◆ **PROVIDED RECORDS**:
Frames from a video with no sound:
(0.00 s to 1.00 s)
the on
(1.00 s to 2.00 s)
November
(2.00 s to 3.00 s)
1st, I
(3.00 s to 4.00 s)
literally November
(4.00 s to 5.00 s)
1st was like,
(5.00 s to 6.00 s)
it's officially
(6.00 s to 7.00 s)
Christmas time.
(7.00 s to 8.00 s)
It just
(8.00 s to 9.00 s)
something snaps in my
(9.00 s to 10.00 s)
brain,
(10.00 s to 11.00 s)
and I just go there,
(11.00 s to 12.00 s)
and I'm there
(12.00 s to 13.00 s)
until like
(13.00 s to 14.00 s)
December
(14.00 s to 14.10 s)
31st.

==

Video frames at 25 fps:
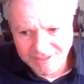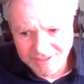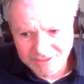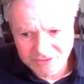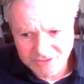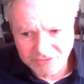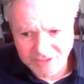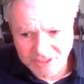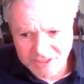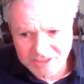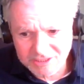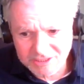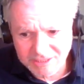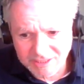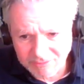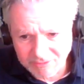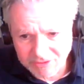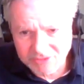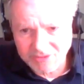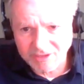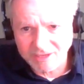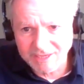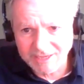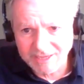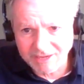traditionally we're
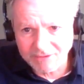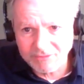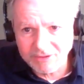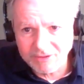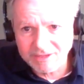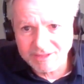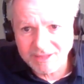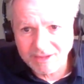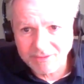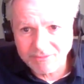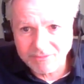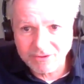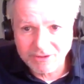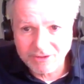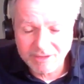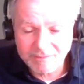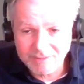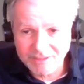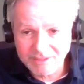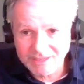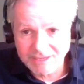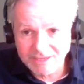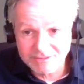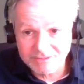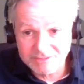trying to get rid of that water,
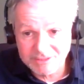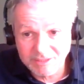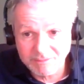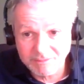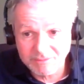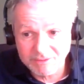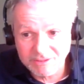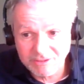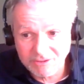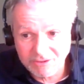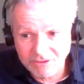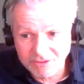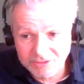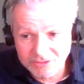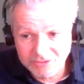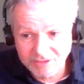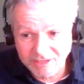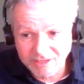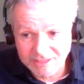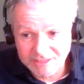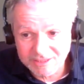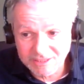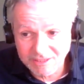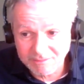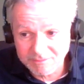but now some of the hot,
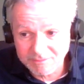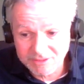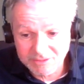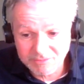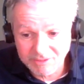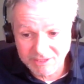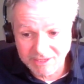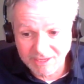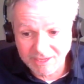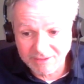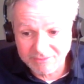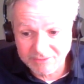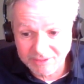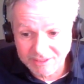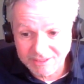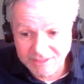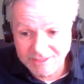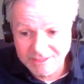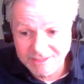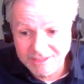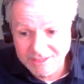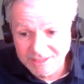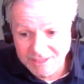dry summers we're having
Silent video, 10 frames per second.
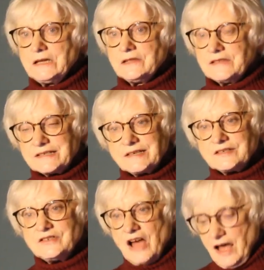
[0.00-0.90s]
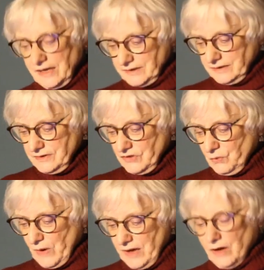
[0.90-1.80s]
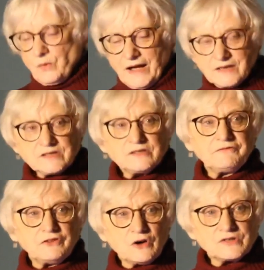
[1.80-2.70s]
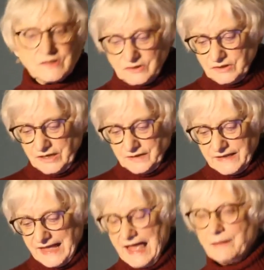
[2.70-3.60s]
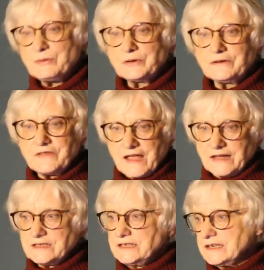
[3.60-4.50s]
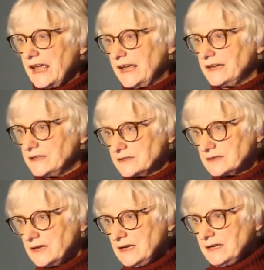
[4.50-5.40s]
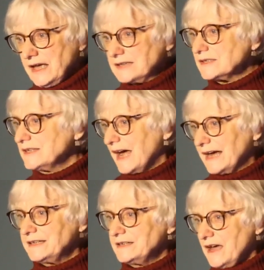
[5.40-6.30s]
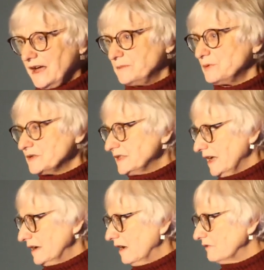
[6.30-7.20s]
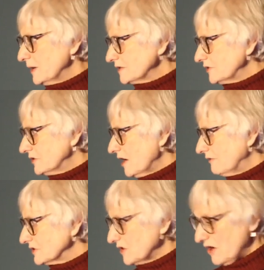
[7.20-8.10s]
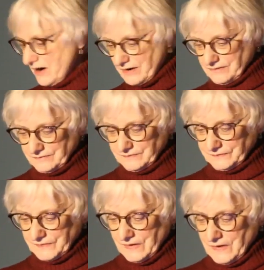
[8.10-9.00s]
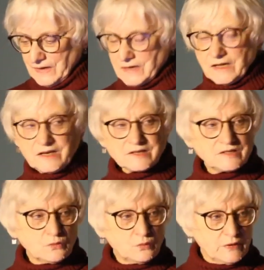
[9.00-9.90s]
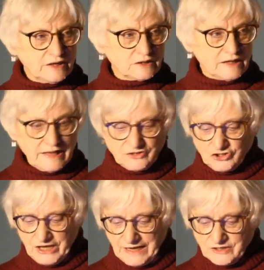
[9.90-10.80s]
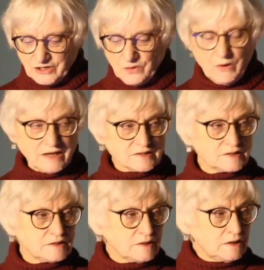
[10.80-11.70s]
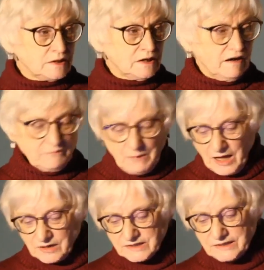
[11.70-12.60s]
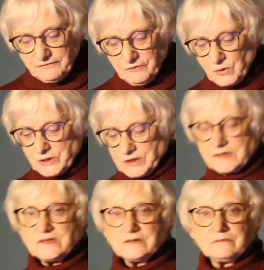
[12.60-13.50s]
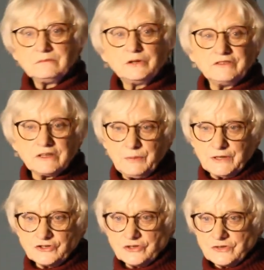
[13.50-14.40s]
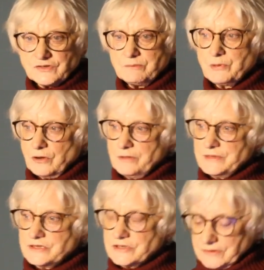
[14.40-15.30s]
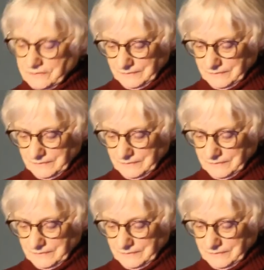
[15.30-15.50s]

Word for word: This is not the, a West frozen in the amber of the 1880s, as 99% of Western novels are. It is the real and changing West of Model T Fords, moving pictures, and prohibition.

---

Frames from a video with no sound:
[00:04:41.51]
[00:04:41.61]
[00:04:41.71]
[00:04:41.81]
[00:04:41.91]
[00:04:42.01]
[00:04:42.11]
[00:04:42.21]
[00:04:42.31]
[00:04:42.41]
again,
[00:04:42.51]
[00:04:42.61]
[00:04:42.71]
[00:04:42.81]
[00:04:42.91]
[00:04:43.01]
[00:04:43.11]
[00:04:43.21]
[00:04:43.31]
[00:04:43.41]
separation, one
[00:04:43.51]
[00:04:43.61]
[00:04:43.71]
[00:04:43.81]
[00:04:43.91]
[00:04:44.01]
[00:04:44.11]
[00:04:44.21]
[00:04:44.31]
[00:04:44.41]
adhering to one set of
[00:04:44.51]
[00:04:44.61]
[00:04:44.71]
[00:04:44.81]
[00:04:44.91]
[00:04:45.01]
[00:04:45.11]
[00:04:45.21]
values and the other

◆ **WHAT THIS TASK INVOLVES**: Copy only what lies between the line with "[0.00-0.90s]" and the line with "[15.30-15.50s]", those two lines included, exactly as given above; pictures stay out.

◆ **RESULT OF THE EXERCISE**:
[0.00-0.90s]
[0.90-1.80s]
[1.80-2.70s]
[2.70-3.60s]
[3.60-4.50s]
[4.50-5.40s]
[5.40-6.30s]
[6.30-7.20s]
[7.20-8.10s]
[8.10-9.00s]
[9.00-9.90s]
[9.90-10.80s]
[10.80-11.70s]
[11.70-12.60s]
[12.60-13.50s]
[13.50-14.40s]
[14.40-15.30s]
[15.30-15.50s]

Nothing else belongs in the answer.